John Palcewski (forioscribe) wrote,
John Palcewski
forioscribe

Expressive Aphasia

  Title

My baby kicked, hard. I put both hands on my belly. I felt it turn, then kick again with impatience and aggression. This one, I knew, would be a boy. His father's son.

The bus rumbled and shook as it pulled away from the curb. A little girl holding a doll peered at me from the seat ahead. I smiled. The girl stared at me with wide, dark eyes, but she did not smile back.

My baby kicked again.

I said to myself, I will not think of baby Roberta. I won't. Not even that little girl staring at me will make me think of Roberta. I’m going to clear my head and think of something else.

Mike. I wondered if I should say to him, "Hey, Mike! Your son's in here, already kicking and I guess he doesn't like the accommodations. He's ready to storm out. And he probably doesn't want to hear one peep out of me. Just like his old man."

No, I don’t think so. Mike wouldn't put up with that kind of sarcasm, he'd put me right back in my place.


The little girl’s hair was black, and shiny. Her doll, which she held close to her face, was a blonde. I could see the tiny holes in its scalp, and shiny strands coming out of them. Roberta's hair also was black. But short, because she was only ten months old when she died.

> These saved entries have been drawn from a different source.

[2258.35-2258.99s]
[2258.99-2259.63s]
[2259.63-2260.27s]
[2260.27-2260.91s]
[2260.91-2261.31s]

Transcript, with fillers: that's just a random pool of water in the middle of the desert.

I looked out the window at the cars parked along the curb, at the storefronts. People walking along. From behind me came the sound of a conversation. I hadn't been paying attention. I listened more carefully.
"Versailles. That's behind it all." one masculine voice said.
"No, he's hungry for power," the other said. I turned around, pretending to be looking at something else, and I caught a glimpse of the two young men. One had round, steel-rimmed glasses; on the other’s head was a black beret. Both wore dark overcoats. Books on their laps.
"Listen," Glasses said. "If the German people didn't believe they were being punished too harshly for the last war, well, Hitler wouldn't be getting away with it."
"So what was so wrong with punishing the Germans?" Beret said. "They just got what was coming to them."
"No, think about it. How would you feel? How did the American colonists in 1776 feel? After a while you can take only so much, you know?"

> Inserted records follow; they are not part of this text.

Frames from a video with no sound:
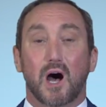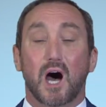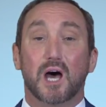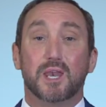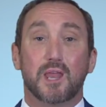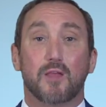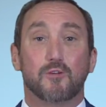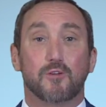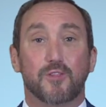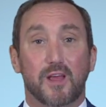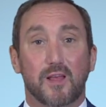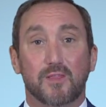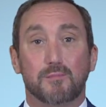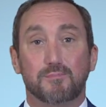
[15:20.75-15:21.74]
Another
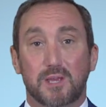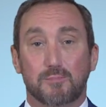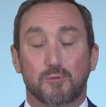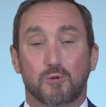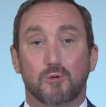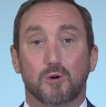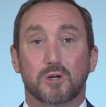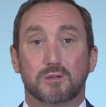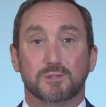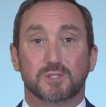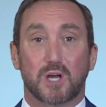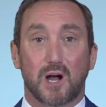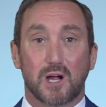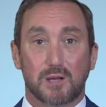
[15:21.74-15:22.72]
thing that people will
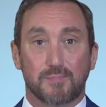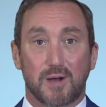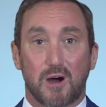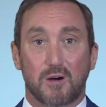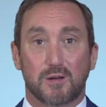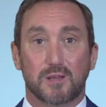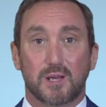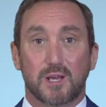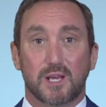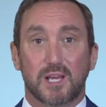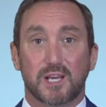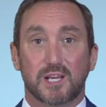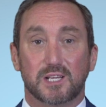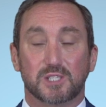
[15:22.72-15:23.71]
talk about
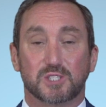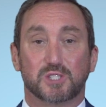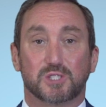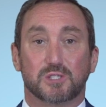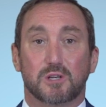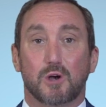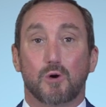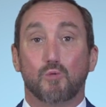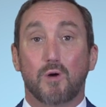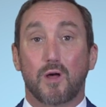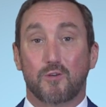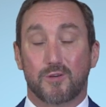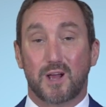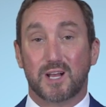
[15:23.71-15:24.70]
is
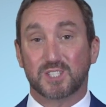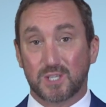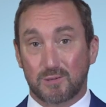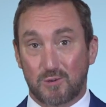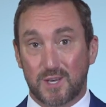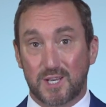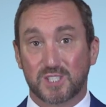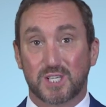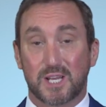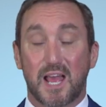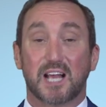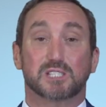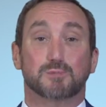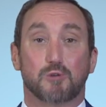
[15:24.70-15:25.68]
whether or not someone is an
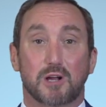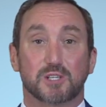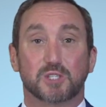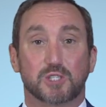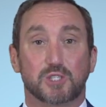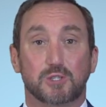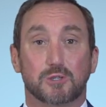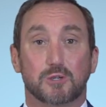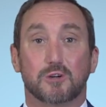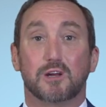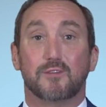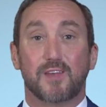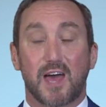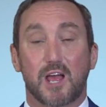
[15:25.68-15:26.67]
ex-prosecutor,
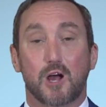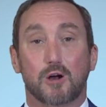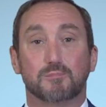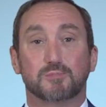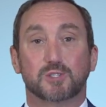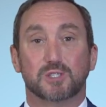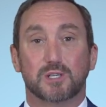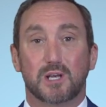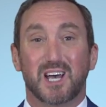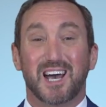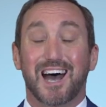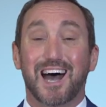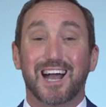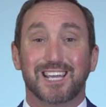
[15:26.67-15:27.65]
if that helps.
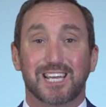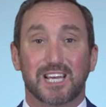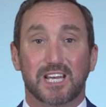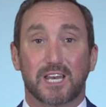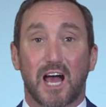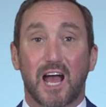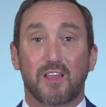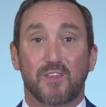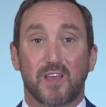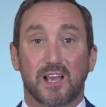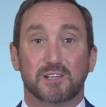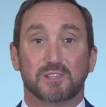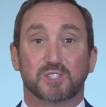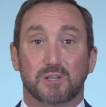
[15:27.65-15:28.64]
Again, I
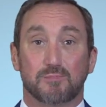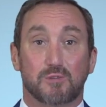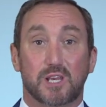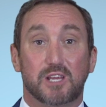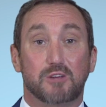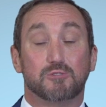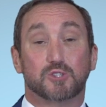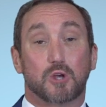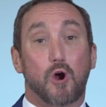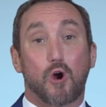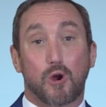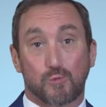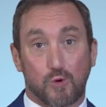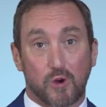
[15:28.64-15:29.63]
think somebody who's a
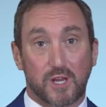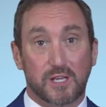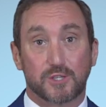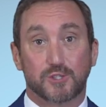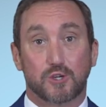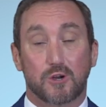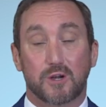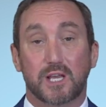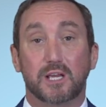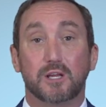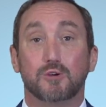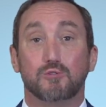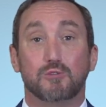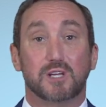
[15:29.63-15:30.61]
hardworking attorney,
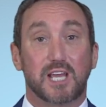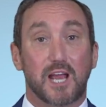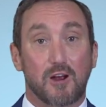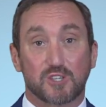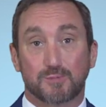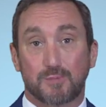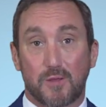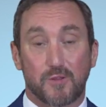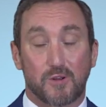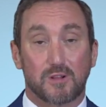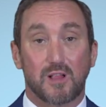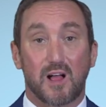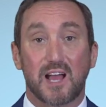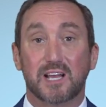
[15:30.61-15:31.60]
who cares about their
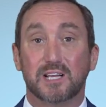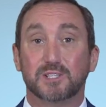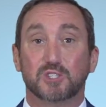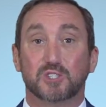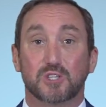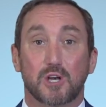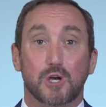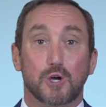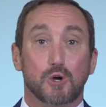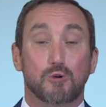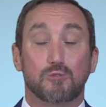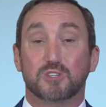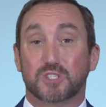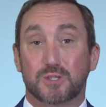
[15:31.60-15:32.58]
clients,
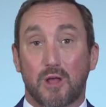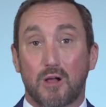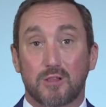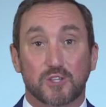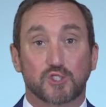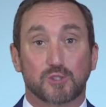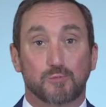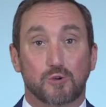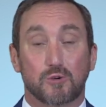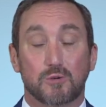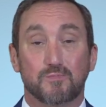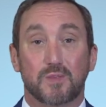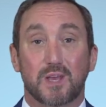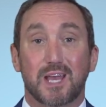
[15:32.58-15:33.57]
who is
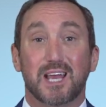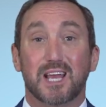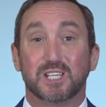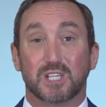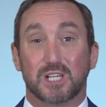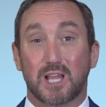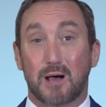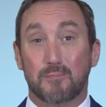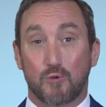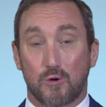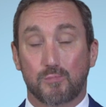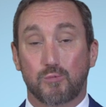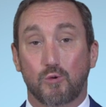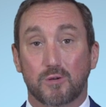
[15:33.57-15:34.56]
knowledgeable, is a lot more
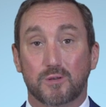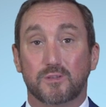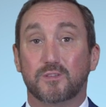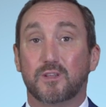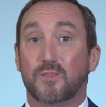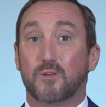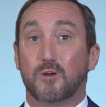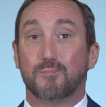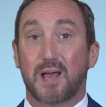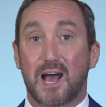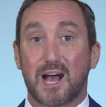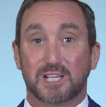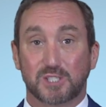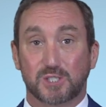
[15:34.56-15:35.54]
important than their
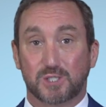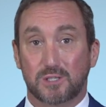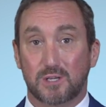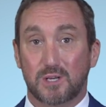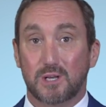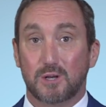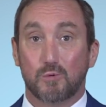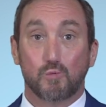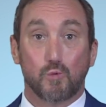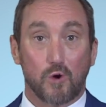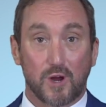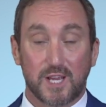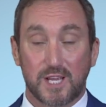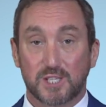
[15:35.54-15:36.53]
past
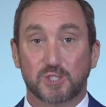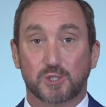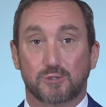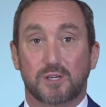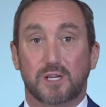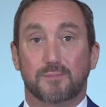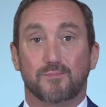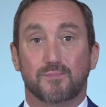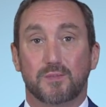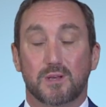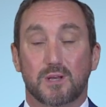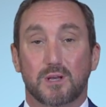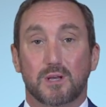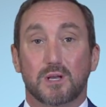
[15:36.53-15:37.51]
work history.
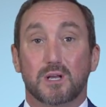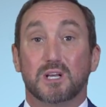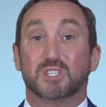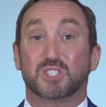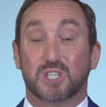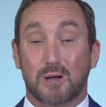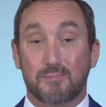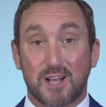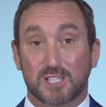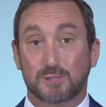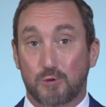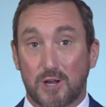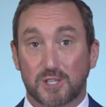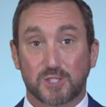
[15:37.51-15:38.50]
Some
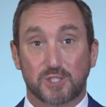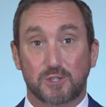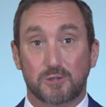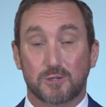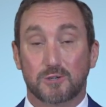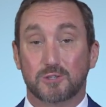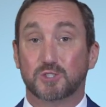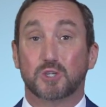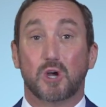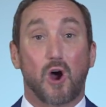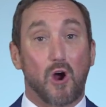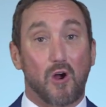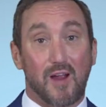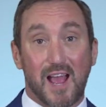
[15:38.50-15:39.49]
ex-prosecutors
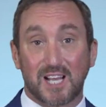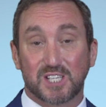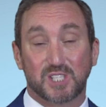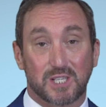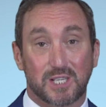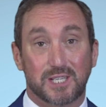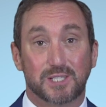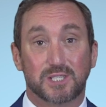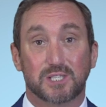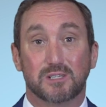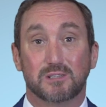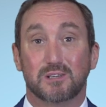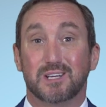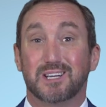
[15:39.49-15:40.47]
are excellent.
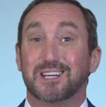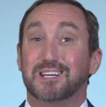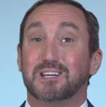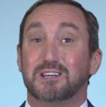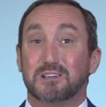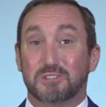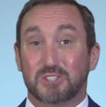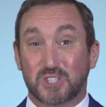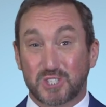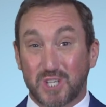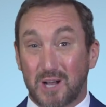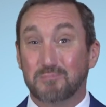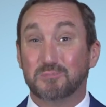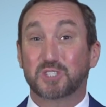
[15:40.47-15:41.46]

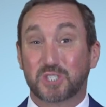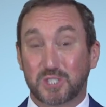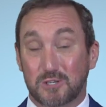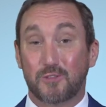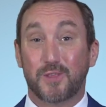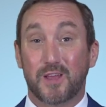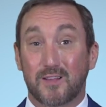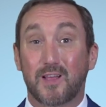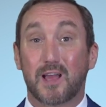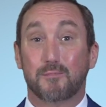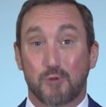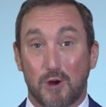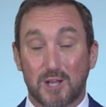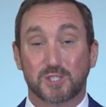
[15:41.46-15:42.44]
Some still think like
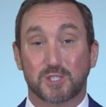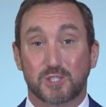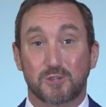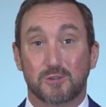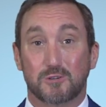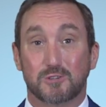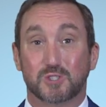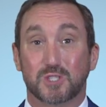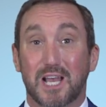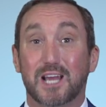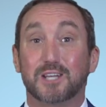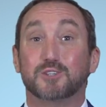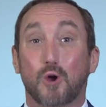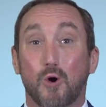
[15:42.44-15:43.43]
prosecutors
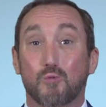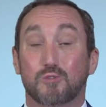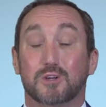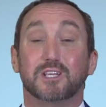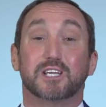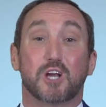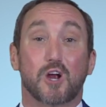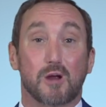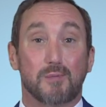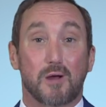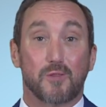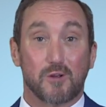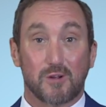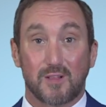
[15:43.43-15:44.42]
and don't really care
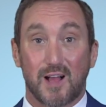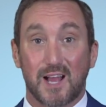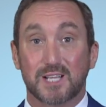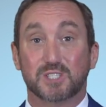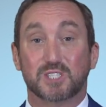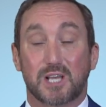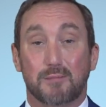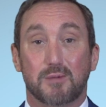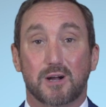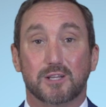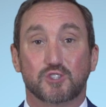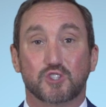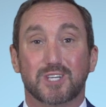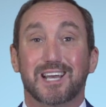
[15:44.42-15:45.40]
about their clients that
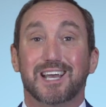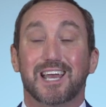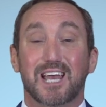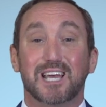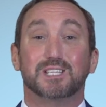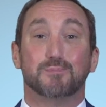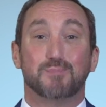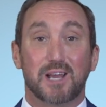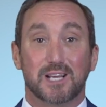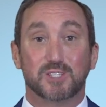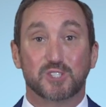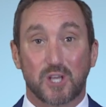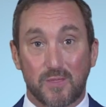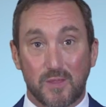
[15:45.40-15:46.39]
much. It
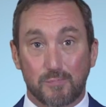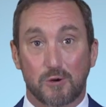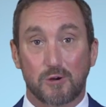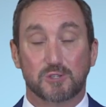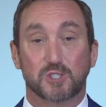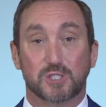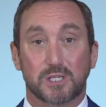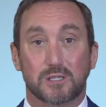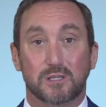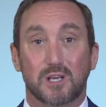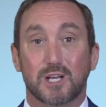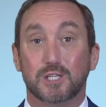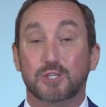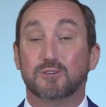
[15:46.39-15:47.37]
depends on the person.
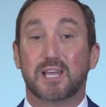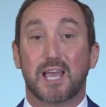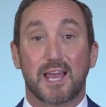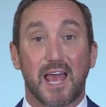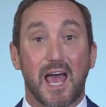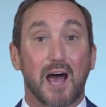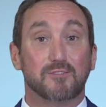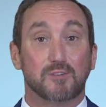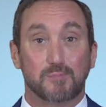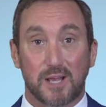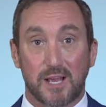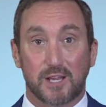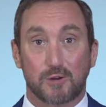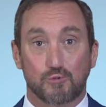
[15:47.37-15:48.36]
You can't have a blanket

The little girl slid down in her seat, and disappeared. But I could hear her voice. A murmuring. She was talking to her doll. The bus hit a pothole, and I felt the jolt. How sweet it was, the sound of a little girl talking to her doll. Which is what I used to do...and my doll always talked back to me. Yes, she did. On sunny Sunday afternoons. I’d play with her as my father sat at the piano, singing an Irish ballad. My doll was not alive unless I picked her up, held her close, and talked to her.

"There's a significant difference between revolution and territorial conquest," Beret said.
"The underlying principle is the same, though." Glasses said.
"Which is?"
"Advancement of self-interest."
"Ha! A flimsy rationalization."
"No," Beret said. "The perfect raison d'ˆtre."

Another rough movement in my belly. Jesus. It has to be a boy, I thought. And probably this one will turn out exactly like Mike. Exactly. Intent on having his way. Entitled. I can look forward to at least seventeen years of my waiting on him hand and foot, as Mike expects to be waited on.

I felt a burning in my eyes. I blinked. No. Don't cry, godamnit.

Maybe it would be all right if Mike didn't insist on the ridiculous idea that he had to be obeyed, always, no matter what he said. To me that was stupid. Daddy never insisted on that sort of thing.

"...Lebensraum," Glasses said. "Natural and just living conditions."
"Propaganda," Beret said. "What he wants to do is strangle the world into silence. So only he can speak."

I thought of those Germans in the newsreels, all those people along the side of the road, sticking their arms out in that ridiculous salute, eyes all glazed over, admiring that silly little man with his stupid peaked hat and that ridiculous little black rectangle of a moustache, the exact opposite of the white rectangle of a priest's Roman collar...

The Fuehrer.
He speaks, and they all jump.
Mike. I can see him in a Nazi uniform, all full of himself, so self-important, barking orders.
But that's not the way Daddy is. That's not the way normal people treat each other. .

Mike just doesn’t have a clue. Not a flicker of an idea of what real love is. The kind of love daddy had for my mother. He loved her enough to give her up, let her go after her opera career. He understood how important it was to her. That's something Mike will never understand. And there’s no point trying to explain it to him. He doesn't listen, he never will.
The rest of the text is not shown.